── Materials provided

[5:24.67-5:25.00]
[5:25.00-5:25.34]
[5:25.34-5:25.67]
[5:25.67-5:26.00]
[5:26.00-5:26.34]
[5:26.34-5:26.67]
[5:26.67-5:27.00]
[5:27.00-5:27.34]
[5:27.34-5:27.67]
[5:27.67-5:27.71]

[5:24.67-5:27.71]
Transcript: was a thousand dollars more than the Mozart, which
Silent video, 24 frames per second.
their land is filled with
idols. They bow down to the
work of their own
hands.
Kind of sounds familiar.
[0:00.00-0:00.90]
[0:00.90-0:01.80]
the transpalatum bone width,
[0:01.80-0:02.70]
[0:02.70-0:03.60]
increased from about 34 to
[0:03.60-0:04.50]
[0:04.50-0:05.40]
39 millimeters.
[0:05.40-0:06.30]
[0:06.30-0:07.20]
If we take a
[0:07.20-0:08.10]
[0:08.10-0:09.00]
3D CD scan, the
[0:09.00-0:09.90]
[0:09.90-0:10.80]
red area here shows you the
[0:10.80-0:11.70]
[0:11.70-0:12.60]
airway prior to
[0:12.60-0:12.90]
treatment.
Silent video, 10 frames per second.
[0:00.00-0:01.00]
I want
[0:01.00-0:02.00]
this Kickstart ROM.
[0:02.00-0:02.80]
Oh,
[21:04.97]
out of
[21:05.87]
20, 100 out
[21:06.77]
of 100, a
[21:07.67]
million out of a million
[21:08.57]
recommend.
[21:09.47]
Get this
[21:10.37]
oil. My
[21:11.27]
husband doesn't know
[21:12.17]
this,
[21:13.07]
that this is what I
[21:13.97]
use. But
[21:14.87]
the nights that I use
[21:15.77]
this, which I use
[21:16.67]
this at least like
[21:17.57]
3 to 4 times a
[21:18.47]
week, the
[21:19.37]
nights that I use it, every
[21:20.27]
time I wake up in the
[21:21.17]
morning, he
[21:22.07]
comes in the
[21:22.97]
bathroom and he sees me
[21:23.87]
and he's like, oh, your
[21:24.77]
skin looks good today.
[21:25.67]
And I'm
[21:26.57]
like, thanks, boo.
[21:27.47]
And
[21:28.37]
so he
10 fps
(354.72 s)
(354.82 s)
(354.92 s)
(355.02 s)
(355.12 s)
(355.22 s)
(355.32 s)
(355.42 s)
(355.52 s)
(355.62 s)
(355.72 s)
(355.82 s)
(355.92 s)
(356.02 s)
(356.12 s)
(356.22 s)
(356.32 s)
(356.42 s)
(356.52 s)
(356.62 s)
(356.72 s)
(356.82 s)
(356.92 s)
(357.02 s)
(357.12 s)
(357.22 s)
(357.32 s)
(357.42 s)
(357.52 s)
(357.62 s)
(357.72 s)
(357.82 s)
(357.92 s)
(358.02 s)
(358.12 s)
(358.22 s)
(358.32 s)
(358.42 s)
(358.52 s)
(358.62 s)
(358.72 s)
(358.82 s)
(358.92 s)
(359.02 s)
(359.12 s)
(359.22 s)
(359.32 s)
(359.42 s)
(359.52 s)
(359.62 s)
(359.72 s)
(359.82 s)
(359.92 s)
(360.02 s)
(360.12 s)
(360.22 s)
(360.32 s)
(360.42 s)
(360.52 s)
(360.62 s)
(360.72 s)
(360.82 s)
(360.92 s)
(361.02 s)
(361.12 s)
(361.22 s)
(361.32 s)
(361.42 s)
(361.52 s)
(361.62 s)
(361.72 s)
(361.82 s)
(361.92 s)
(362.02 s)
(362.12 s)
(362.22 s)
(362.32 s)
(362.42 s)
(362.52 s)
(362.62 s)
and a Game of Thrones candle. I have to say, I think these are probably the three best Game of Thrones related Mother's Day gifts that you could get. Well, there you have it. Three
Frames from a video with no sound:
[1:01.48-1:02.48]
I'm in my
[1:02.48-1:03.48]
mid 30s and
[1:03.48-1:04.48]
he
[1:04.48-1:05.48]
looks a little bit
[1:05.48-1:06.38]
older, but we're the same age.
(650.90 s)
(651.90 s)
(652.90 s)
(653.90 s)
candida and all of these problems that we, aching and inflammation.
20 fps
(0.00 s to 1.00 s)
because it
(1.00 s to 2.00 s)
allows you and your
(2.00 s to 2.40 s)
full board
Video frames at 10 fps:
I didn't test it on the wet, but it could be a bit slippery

────

• **To do**:
The data must be output in full, exactly as given.

• **Result below**:
[5:24.67-5:25.00]
[5:25.00-5:25.34]
[5:25.34-5:25.67]
[5:25.67-5:26.00]
[5:26.00-5:26.34]
[5:26.34-5:26.67]
[5:26.67-5:27.00]
[5:27.00-5:27.34]
[5:27.34-5:27.67]
[5:27.67-5:27.71]

[5:24.67-5:27.71]
Transcript: was a thousand dollars more than the Mozart, which
Silent video, 24 frames per second.
their land is filled with
idols. They bow down to the
work of their own
hands.
Kind of sounds familiar.
[0:00.00-0:00.90]
[0:00.90-0:01.80]
the transpalatum bone width,
[0:01.80-0:02.70]
[0:02.70-0:03.60]
increased from about 34 to
[0:03.60-0:04.50]
[0:04.50-0:05.40]
39 millimeters.
[0:05.40-0:06.30]
[0:06.30-0:07.20]
If we take a
[0:07.20-0:08.10]
[0:08.10-0:09.00]
3D CD scan, the
[0:09.00-0:09.90]
[0:09.90-0:10.80]
red area here shows you the
[0:10.80-0:11.70]
[0:11.70-0:12.60]
airway prior to
[0:12.60-0:12.90]
treatment.
Silent video, 10 frames per second.
[0:00.00-0:01.00]
I want
[0:01.00-0:02.00]
this Kickstart ROM.
[0:02.00-0:02.80]
Oh,
[21:04.97]
out of
[21:05.87]
20, 100 out
[21:06.77]
of 100, a
[21:07.67]
million out of a million
[21:08.57]
recommend.
[21:09.47]
Get this
[21:10.37]
oil. My
[21:11.27]
husband doesn't know
[21:12.17]
this,
[21:13.07]
that this is what I
[21:13.97]
use. But
[21:14.87]
the nights that I use
[21:15.77]
this, which I use
[21:16.67]
this at least like
[21:17.57]
3 to 4 times a
[21:18.47]
week, the
[21:19.37]
nights that I use it, every
[21:20.27]
time I wake up in the
[21:21.17]
morning, he
[21:22.07]
comes in the
[21:22.97]
bathroom and he sees me
[21:23.87]
and he's like, oh, your
[21:24.77]
skin looks good today.
[21:25.67]
And I'm
[21:26.57]
like, thanks, boo.
[21:27.47]
And
[21:28.37]
so he
10 fps
(354.72 s)
(354.82 s)
(354.92 s)
(355.02 s)
(355.12 s)
(355.22 s)
(355.32 s)
(355.42 s)
(355.52 s)
(355.62 s)
(355.72 s)
(355.82 s)
(355.92 s)
(356.02 s)
(356.12 s)
(356.22 s)
(356.32 s)
(356.42 s)
(356.52 s)
(356.62 s)
(356.72 s)
(356.82 s)
(356.92 s)
(357.02 s)
(357.12 s)
(357.22 s)
(357.32 s)
(357.42 s)
(357.52 s)
(357.62 s)
(357.72 s)
(357.82 s)
(357.92 s)
(358.02 s)
(358.12 s)
(358.22 s)
(358.32 s)
(358.42 s)
(358.52 s)
(358.62 s)
(358.72 s)
(358.82 s)
(358.92 s)
(359.02 s)
(359.12 s)
(359.22 s)
(359.32 s)
(359.42 s)
(359.52 s)
(359.62 s)
(359.72 s)
(359.82 s)
(359.92 s)
(360.02 s)
(360.12 s)
(360.22 s)
(360.32 s)
(360.42 s)
(360.52 s)
(360.62 s)
(360.72 s)
(360.82 s)
(360.92 s)
(361.02 s)
(361.12 s)
(361.22 s)
(361.32 s)
(361.42 s)
(361.52 s)
(361.62 s)
(361.72 s)
(361.82 s)
(361.92 s)
(362.02 s)
(362.12 s)
(362.22 s)
(362.32 s)
(362.42 s)
(362.52 s)
(362.62 s)
and a Game of Thrones candle. I have to say, I think these are probably the three best Game of Thrones related Mother's Day gifts that you could get. Well, there you have it. Three
Frames from a video with no sound:
[1:01.48-1:02.48]
I'm in my
[1:02.48-1:03.48]
mid 30s and
[1:03.48-1:04.48]
he
[1:04.48-1:05.48]
looks a little bit
[1:05.48-1:06.38]
older, but we're the same age.
(650.90 s)
(651.90 s)
(652.90 s)
(653.90 s)
candida and all of these problems that we, aching and inflammation.
20 fps
(0.00 s to 1.00 s)
because it
(1.00 s to 2.00 s)
allows you and your
(2.00 s to 2.40 s)
full board
Video frames at 10 fps:
I didn't test it on the wet, but it could be a bit slippery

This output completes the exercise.